No, they can’t help your husband remember your name, but they could give you some tools to work with. They could refer you to some home-care possibilities. They could probably send somebody out to walk you through your options, some kind of social worker. Gracious, Harriet, you live in the banana belt, the state capital for elder care. A mecca for the blue-haired set. Swing a cat, hit a medical specialist. Alzheimer’s is as common in Sequim as athlete’s foot.
Then, why oh why oh why won’t you ask for help? Exactly what are you trying to prove?
Maybe it’s time to say when, Harriet. Before Dr. Ritchie sees the bedsores on the backs of Bernard’s legs, before he finds the string of bruises along Bernard’s inner thigh. Funny, how they’re shaped like the Aleutians in a crescent, each yellowing island the mark of an offending finger.
You lost it, Harriet. Just for a split second while you were bathing him, patiently trying to scrub the mess from between his legs, the one leftover from his recent accident in the post office, where he would not be ushered out of the lobby without making a scene.
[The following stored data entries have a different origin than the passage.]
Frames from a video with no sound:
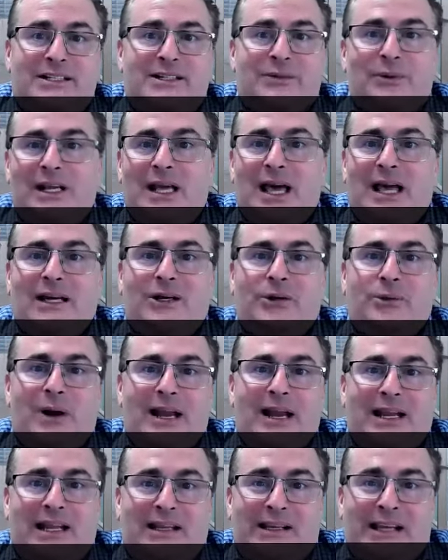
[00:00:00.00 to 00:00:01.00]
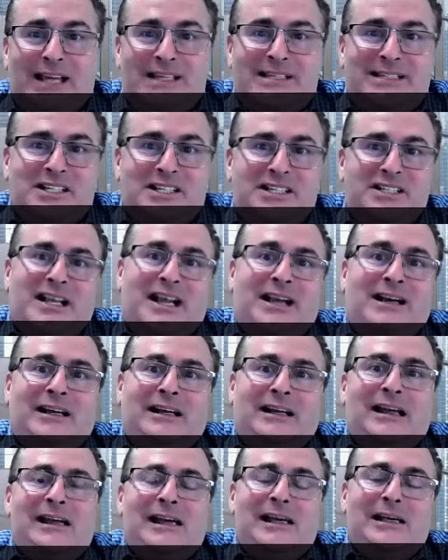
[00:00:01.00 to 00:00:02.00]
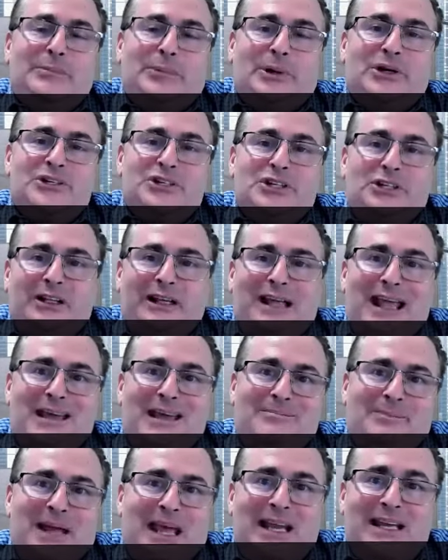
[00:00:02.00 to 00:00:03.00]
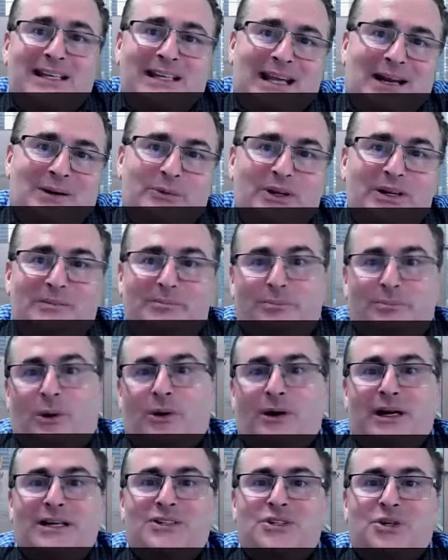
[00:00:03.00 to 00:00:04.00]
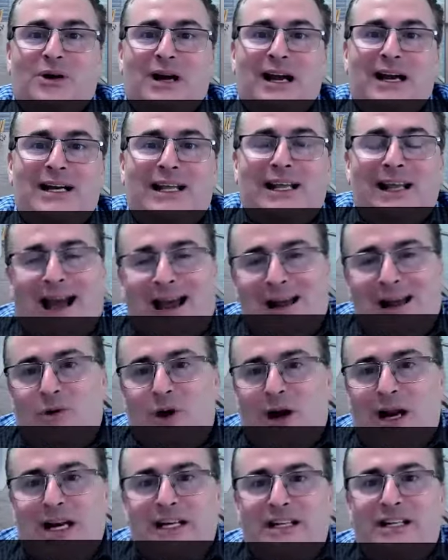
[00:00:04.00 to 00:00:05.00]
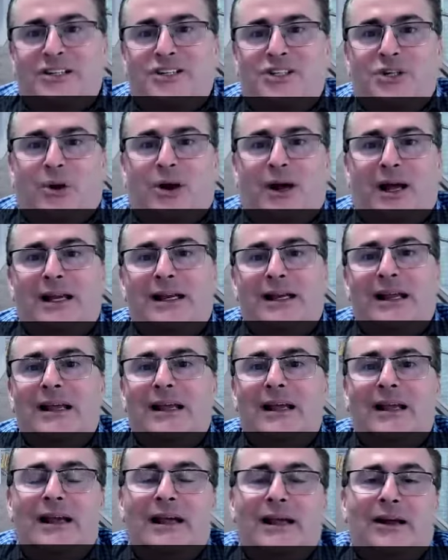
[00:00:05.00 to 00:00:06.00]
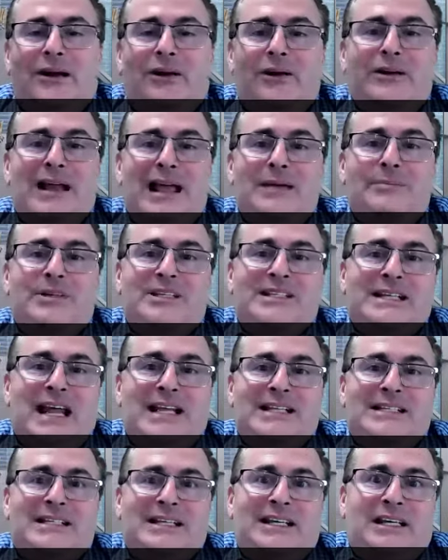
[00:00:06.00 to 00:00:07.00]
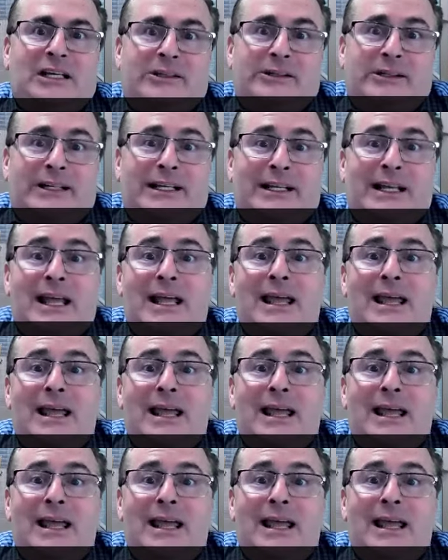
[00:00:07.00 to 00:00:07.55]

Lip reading: We got a great guest. She's on a personal campaign to get rid of boring training. I'm ready to join. Her name is Nancy Giere.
The clerk stared at you with pity and revulsion as you shepherded him out the door, cursing and swinging his arms. In the car, Bernard kicked the rear-view mirror clean off the windshield. Twice, he tried to grab the wheel on the drive home, and you had to fight him off. You kept your cool the whole time, Harriet. You dealt with the situation competently. You managed to settle him down, get him home, undress him with the usual difficulty, take off his diaper, and coax him into the bathtub.
Not bad.
But when he began to splash you and curse you all over again, that stifled rage came rushing up from the center of you in an instant, and Mount St. Harriet blew her top again. Maybe not twenty-four megatons but a pretty good blast.
It was an isolated event. It happens. Take your own advice, and let it go, Harriet. Quit remembering the confusion in his eyes, the helplessness in his prairie-blank face, as you dug your fingertips into his soft flesh.
Yes, it’s time to say when, Florence Nightingale. Before Skip and Caroline and Dr. Ritchie intervene. Before they sit you down in your own living room and tell you how it’s going to be.
You better hurry, though, because they’re knocking on the door.
August 21, 2015 (HARRIET AT SEVENTY-EIGHT)
Caroline looks positively delighted standing there by the tracks, clutching two oversized shopping bags. She’s wearing a lovely Cowichan sweater cinched at the waist, featuring twin orcas, one over each breast. The sweater couldn’t have come cheap, especially not in a tourist trap like Skagway. Happy as she is to see her daughter in high spirits, Harriet can’t quite overcome the suspicion that Caroline is somehow taking advantage of Skip’s generosity.